MANILLE, Philippines — La Cour pénale internationale (CPI) a accordé à l'ancien président philippin Rodrigo Duterte la permission de ne pas assister à la première conférence de mise en état dans son affaire de crimes contre l'humanité, prévue le 23 mai 2026. La cour a également refusé la demande d'un avocat des victimes de participer à distance, selon une décision de la CPI rendue le 20 mai 2026.
La conférence de mise en état, qui fait partie des procédures préliminaires, vise à aborder les questions procédurales et à fixer les délais. Duterte, arrêté en mars 2026 et transféré à La Haye, fait face à des accusations liées à la guerre contre la drogue meurtrière menée pendant sa présidence de 2016 à 2022, qui aurait entraîné des milliers d'exécutions extrajudiciaires.

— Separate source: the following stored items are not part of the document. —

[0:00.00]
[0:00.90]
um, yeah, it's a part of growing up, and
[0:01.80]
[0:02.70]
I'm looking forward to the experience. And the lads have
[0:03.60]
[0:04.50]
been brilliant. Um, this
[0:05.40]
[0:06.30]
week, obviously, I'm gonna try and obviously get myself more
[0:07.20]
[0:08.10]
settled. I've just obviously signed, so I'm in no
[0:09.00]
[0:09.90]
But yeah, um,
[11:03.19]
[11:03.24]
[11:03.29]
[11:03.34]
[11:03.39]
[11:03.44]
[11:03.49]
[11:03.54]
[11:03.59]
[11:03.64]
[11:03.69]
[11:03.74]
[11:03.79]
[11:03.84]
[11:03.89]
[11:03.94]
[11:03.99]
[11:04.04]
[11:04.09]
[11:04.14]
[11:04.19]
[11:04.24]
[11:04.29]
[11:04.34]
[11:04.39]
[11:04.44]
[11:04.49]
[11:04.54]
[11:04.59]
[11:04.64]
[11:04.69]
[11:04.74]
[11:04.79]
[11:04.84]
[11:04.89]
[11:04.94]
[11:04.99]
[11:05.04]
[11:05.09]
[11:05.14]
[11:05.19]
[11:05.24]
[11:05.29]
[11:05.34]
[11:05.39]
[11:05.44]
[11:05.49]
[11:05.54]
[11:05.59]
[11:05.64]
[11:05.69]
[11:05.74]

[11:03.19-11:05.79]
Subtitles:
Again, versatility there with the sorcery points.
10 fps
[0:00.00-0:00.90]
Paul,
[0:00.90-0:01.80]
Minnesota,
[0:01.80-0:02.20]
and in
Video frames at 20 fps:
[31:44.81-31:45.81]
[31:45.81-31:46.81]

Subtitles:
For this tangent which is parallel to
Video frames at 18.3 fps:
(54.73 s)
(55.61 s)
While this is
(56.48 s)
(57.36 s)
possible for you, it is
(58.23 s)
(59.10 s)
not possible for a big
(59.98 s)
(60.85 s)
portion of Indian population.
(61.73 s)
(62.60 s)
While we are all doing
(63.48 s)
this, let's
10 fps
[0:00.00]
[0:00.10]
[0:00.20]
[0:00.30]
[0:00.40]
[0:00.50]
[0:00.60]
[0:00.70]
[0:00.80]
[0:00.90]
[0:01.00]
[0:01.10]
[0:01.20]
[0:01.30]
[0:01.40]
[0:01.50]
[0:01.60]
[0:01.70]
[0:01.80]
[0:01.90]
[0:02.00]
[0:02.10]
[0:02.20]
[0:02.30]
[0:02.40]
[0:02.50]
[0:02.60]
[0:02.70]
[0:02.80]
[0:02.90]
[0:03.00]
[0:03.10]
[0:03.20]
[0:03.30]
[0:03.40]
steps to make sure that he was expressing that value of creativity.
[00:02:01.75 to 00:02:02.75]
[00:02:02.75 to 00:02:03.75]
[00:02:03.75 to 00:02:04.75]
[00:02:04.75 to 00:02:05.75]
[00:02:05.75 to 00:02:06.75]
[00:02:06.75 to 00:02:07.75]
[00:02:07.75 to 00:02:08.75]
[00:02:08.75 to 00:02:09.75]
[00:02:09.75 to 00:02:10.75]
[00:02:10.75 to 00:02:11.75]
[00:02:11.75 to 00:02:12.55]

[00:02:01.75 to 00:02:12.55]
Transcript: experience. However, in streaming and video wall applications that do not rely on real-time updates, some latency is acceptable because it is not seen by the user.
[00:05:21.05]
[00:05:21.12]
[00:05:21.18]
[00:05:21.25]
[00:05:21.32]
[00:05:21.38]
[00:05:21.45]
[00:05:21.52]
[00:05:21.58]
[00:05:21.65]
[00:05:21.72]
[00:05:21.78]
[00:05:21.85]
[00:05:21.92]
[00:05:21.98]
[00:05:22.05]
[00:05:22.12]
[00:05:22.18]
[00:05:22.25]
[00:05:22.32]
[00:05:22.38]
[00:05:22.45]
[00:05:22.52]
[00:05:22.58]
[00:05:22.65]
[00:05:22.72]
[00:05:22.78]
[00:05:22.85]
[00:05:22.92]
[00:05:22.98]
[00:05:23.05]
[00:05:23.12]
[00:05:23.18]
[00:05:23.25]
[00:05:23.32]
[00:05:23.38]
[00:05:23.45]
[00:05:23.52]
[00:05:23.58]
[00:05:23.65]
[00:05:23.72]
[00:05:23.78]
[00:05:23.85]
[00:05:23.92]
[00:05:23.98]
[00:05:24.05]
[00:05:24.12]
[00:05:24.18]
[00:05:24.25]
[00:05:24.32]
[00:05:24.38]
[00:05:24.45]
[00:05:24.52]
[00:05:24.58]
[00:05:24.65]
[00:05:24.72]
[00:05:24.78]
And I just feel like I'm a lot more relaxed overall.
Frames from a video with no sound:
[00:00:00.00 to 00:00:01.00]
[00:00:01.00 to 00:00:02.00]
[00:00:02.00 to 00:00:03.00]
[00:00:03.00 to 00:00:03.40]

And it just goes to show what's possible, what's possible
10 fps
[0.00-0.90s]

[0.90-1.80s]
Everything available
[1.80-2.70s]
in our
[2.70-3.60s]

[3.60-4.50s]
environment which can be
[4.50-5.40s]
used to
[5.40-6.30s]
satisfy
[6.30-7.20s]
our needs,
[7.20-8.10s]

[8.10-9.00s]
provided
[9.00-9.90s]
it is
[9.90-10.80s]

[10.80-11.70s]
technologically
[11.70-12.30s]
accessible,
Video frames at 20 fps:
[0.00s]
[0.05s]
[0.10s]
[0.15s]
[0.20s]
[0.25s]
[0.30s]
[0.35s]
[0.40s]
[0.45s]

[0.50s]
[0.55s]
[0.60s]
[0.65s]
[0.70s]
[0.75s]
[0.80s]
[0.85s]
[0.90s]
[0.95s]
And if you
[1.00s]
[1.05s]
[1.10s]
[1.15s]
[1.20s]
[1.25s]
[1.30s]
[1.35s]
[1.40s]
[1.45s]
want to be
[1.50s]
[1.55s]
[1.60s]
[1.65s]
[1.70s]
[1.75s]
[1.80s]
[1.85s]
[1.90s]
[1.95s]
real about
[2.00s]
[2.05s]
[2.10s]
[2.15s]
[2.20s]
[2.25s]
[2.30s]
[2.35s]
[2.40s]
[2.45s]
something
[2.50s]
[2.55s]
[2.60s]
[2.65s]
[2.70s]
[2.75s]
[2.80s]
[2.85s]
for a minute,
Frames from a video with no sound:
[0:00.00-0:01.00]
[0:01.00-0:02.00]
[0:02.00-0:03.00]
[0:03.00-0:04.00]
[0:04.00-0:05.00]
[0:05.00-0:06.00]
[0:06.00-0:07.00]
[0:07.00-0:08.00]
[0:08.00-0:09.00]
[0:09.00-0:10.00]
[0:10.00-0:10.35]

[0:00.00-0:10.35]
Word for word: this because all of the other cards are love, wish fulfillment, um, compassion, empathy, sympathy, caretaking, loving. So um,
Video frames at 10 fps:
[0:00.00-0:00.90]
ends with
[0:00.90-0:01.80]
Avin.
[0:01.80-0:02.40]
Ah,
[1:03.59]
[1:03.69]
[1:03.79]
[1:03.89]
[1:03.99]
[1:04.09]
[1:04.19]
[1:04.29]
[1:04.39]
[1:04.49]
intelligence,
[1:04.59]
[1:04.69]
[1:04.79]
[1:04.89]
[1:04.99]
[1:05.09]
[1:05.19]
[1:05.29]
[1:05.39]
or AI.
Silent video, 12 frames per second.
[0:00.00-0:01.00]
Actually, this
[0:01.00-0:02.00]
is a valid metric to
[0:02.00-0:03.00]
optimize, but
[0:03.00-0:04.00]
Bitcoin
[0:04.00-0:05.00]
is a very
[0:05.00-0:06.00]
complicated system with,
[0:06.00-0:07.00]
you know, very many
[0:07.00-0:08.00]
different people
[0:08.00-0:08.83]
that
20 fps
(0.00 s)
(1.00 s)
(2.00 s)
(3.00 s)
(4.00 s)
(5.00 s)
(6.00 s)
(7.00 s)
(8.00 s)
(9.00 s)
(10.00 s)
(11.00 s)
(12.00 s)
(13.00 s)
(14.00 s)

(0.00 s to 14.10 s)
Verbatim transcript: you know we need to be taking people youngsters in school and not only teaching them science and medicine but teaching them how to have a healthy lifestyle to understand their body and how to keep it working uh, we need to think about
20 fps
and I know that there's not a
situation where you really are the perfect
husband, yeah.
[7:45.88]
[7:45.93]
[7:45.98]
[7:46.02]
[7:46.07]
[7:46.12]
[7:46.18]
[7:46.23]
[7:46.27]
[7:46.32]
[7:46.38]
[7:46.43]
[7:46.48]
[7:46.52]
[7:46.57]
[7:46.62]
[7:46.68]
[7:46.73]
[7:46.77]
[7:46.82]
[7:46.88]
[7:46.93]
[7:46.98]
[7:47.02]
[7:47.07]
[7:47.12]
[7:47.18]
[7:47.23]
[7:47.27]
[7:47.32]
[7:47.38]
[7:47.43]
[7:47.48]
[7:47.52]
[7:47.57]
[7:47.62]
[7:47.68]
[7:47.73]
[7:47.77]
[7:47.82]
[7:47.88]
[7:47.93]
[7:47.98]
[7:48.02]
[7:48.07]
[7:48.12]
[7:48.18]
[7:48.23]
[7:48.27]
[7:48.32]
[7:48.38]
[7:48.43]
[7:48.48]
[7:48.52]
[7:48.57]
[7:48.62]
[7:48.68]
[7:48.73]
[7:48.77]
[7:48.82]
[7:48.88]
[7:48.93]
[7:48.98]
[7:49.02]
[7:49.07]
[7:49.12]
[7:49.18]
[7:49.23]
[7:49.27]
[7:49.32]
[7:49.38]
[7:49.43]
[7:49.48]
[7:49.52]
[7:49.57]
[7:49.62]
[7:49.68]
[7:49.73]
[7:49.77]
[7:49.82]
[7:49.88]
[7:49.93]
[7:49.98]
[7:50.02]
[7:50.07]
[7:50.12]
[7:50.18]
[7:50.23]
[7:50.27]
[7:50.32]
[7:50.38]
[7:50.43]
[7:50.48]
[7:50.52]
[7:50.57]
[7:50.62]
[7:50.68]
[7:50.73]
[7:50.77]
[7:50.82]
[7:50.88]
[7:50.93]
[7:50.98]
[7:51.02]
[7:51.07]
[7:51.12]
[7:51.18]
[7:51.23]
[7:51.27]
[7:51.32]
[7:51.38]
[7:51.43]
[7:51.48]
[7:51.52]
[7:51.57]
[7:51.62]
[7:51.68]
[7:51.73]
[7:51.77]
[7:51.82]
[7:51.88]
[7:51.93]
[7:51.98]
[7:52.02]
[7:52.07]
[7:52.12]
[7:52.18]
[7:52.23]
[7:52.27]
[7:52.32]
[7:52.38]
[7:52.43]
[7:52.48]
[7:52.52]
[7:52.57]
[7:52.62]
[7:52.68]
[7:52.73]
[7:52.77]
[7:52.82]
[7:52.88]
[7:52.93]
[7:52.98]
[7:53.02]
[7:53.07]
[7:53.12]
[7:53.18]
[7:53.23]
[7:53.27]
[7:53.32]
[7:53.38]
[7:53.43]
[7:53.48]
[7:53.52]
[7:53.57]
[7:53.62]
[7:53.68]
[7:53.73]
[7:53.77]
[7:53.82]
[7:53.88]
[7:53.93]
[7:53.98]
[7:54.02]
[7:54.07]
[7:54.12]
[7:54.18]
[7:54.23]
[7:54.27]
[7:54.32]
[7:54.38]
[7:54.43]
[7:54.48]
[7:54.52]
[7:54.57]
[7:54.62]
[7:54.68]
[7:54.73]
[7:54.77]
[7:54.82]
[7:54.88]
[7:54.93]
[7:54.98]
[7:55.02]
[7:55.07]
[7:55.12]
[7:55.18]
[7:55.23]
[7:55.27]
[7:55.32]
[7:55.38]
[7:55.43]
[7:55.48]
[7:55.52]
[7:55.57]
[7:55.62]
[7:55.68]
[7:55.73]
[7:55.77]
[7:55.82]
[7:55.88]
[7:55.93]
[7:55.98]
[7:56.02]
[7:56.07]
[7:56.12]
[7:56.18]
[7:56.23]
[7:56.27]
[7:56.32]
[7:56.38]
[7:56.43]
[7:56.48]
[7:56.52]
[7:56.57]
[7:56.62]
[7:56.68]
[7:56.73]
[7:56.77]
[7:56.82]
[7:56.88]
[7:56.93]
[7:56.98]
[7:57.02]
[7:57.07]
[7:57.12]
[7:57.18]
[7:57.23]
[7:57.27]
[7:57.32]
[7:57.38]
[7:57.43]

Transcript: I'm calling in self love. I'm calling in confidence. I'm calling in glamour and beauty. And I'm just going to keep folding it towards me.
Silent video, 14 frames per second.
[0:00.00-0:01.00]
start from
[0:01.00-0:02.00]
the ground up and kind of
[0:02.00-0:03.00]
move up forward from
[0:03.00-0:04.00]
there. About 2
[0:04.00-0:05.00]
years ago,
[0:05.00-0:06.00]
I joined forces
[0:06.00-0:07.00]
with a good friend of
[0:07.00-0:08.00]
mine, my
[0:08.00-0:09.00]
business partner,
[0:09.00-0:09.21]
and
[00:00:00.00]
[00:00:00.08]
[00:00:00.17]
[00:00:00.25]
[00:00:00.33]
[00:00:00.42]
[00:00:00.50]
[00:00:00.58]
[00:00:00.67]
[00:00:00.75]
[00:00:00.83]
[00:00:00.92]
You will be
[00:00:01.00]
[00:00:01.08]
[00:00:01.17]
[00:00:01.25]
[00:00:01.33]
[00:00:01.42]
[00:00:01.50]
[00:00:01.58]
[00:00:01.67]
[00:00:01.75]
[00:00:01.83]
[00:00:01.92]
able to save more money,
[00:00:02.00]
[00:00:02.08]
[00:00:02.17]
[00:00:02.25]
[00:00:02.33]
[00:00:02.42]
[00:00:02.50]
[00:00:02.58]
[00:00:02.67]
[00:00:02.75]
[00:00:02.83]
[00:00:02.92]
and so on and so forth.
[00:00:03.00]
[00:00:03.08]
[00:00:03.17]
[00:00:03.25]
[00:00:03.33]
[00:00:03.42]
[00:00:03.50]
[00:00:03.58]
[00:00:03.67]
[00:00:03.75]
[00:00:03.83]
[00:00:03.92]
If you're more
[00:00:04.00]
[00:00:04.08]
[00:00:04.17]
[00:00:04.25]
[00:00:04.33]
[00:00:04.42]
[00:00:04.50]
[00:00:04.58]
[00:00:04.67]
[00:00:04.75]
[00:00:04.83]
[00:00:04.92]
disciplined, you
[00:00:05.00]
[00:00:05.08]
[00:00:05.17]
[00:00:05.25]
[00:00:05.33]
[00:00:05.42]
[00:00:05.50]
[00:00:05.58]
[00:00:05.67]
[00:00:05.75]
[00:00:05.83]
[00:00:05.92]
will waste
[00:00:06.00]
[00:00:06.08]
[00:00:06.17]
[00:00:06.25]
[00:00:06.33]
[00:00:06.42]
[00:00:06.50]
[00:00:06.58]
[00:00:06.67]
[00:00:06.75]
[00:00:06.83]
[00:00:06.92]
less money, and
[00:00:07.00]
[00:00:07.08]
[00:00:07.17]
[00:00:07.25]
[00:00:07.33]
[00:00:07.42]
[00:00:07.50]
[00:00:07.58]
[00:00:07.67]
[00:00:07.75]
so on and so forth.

La décision de la CPI permet à Duterte d'être représenté par son équipe juridique lors de la conférence, tandis que le refus d'accès à distance pour l'avocat des victimes signifie que cet avocat doit assister en personne ou ne pas participer. La cour n'a pas fourni de justification détaillée pour l'une ou l'autre décision dans le résumé public.
Les groupes de défense des droits de l'homme ont suivi de près cette affaire, qui marque une étape importante dans la justice internationale pour les Philippines. La prochaine audience devrait aborder l'admissibilité des preuves et le calendrier d'un éventuel procès.